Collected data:
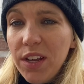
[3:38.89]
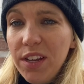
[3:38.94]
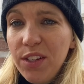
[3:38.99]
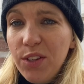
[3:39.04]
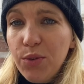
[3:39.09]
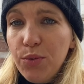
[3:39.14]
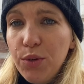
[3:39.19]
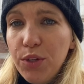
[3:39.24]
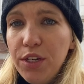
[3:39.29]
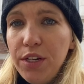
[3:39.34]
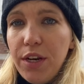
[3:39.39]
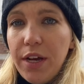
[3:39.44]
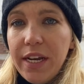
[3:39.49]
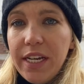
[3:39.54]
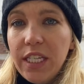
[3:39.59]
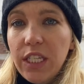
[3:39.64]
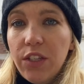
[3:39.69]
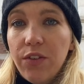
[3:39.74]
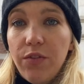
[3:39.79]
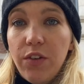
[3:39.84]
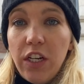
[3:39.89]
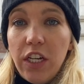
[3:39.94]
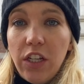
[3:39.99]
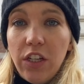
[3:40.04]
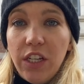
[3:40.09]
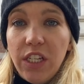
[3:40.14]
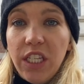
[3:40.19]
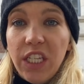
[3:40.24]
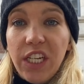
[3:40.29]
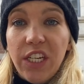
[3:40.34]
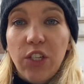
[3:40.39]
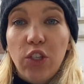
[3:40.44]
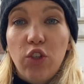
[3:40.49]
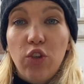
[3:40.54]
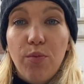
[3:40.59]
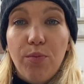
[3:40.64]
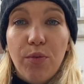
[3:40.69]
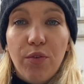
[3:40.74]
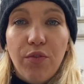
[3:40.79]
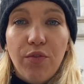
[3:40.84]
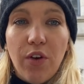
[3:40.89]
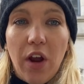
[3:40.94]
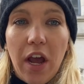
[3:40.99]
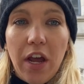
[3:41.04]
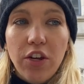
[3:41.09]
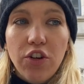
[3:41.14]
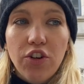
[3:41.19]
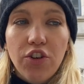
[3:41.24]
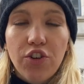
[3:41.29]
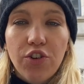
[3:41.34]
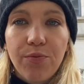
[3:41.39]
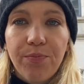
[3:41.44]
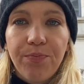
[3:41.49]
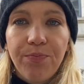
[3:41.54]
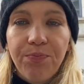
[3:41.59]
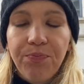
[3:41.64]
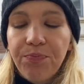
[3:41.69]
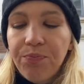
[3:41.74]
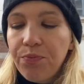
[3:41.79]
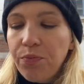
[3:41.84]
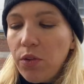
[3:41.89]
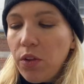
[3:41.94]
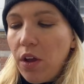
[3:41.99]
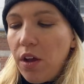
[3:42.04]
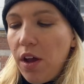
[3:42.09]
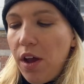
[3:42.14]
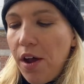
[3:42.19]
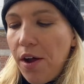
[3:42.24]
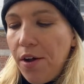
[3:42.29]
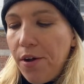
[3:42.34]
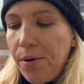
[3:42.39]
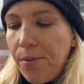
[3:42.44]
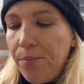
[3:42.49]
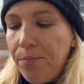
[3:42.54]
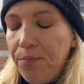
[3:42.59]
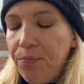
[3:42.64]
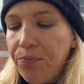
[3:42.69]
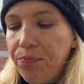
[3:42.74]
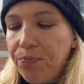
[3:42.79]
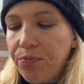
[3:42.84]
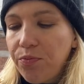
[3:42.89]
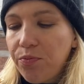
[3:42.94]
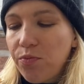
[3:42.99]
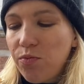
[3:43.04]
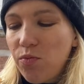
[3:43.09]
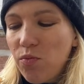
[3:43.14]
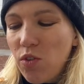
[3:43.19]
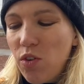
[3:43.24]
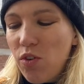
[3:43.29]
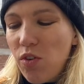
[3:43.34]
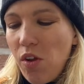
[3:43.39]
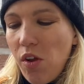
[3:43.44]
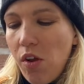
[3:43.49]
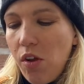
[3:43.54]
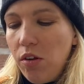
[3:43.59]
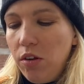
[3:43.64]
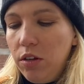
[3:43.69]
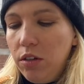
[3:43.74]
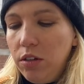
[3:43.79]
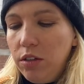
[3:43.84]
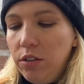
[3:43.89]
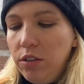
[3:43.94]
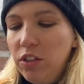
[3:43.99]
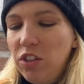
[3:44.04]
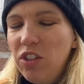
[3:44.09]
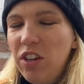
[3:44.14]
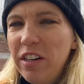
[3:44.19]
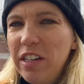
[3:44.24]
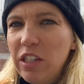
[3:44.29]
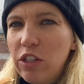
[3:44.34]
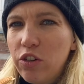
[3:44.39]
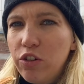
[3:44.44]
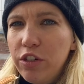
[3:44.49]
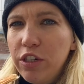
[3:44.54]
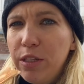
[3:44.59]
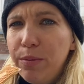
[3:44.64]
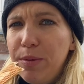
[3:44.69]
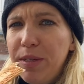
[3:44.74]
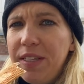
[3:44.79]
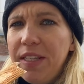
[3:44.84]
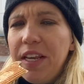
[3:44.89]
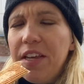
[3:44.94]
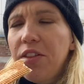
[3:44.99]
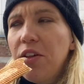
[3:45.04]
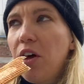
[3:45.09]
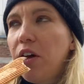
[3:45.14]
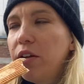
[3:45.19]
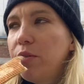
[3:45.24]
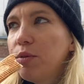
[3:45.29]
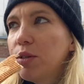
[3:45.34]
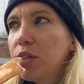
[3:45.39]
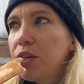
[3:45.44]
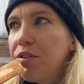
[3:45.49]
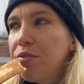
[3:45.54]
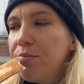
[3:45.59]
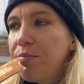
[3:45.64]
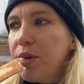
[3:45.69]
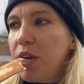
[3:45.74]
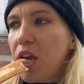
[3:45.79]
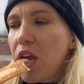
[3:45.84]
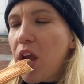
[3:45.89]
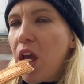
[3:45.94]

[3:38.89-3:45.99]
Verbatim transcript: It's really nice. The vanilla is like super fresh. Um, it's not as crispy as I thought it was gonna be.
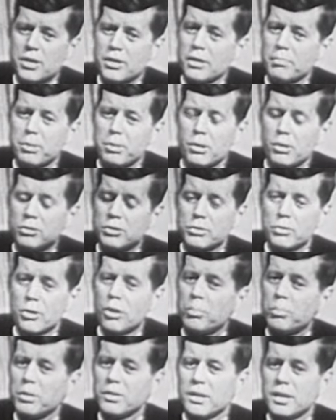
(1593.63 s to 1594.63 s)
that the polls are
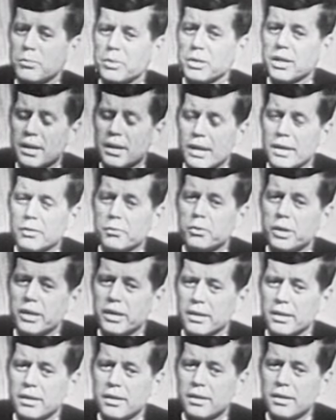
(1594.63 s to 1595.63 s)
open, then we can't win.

# [DESCRIPTION OF THE TASK]
Reproduce the records above exactly, excluding every picture.

# [YOUR SOLUTION]
[3:38.89]
[3:38.94]
[3:38.99]
[3:39.04]
[3:39.09]
[3:39.14]
[3:39.19]
[3:39.24]
[3:39.29]
[3:39.34]
[3:39.39]
[3:39.44]
[3:39.49]
[3:39.54]
[3:39.59]
[3:39.64]
[3:39.69]
[3:39.74]
[3:39.79]
[3:39.84]
[3:39.89]
[3:39.94]
[3:39.99]
[3:40.04]
[3:40.09]
[3:40.14]
[3:40.19]
[3:40.24]
[3:40.29]
[3:40.34]
[3:40.39]
[3:40.44]
[3:40.49]
[3:40.54]
[3:40.59]
[3:40.64]
[3:40.69]
[3:40.74]
[3:40.79]
[3:40.84]
[3:40.89]
[3:40.94]
[3:40.99]
[3:41.04]
[3:41.09]
[3:41.14]
[3:41.19]
[3:41.24]
[3:41.29]
[3:41.34]
[3:41.39]
[3:41.44]
[3:41.49]
[3:41.54]
[3:41.59]
[3:41.64]
[3:41.69]
[3:41.74]
[3:41.79]
[3:41.84]
[3:41.89]
[3:41.94]
[3:41.99]
[3:42.04]
[3:42.09]
[3:42.14]
[3:42.19]
[3:42.24]
[3:42.29]
[3:42.34]
[3:42.39]
[3:42.44]
[3:42.49]
[3:42.54]
[3:42.59]
[3:42.64]
[3:42.69]
[3:42.74]
[3:42.79]
[3:42.84]
[3:42.89]
[3:42.94]
[3:42.99]
[3:43.04]
[3:43.09]
[3:43.14]
[3:43.19]
[3:43.24]
[3:43.29]
[3:43.34]
[3:43.39]
[3:43.44]
[3:43.49]
[3:43.54]
[3:43.59]
[3:43.64]
[3:43.69]
[3:43.74]
[3:43.79]
[3:43.84]
[3:43.89]
[3:43.94]
[3:43.99]
[3:44.04]
[3:44.09]
[3:44.14]
[3:44.19]
[3:44.24]
[3:44.29]
[3:44.34]
[3:44.39]
[3:44.44]
[3:44.49]
[3:44.54]
[3:44.59]
[3:44.64]
[3:44.69]
[3:44.74]
[3:44.79]
[3:44.84]
[3:44.89]
[3:44.94]
[3:44.99]
[3:45.04]
[3:45.09]
[3:45.14]
[3:45.19]
[3:45.24]
[3:45.29]
[3:45.34]
[3:45.39]
[3:45.44]
[3:45.49]
[3:45.54]
[3:45.59]
[3:45.64]
[3:45.69]
[3:45.74]
[3:45.79]
[3:45.84]
[3:45.89]
[3:45.94]

[3:38.89-3:45.99]
Verbatim transcript: It's really nice. The vanilla is like super fresh. Um, it's not as crispy as I thought it was gonna be.
(1593.63 s to 1594.63 s)
that the polls are
(1594.63 s to 1595.63 s)
open, then we can't win.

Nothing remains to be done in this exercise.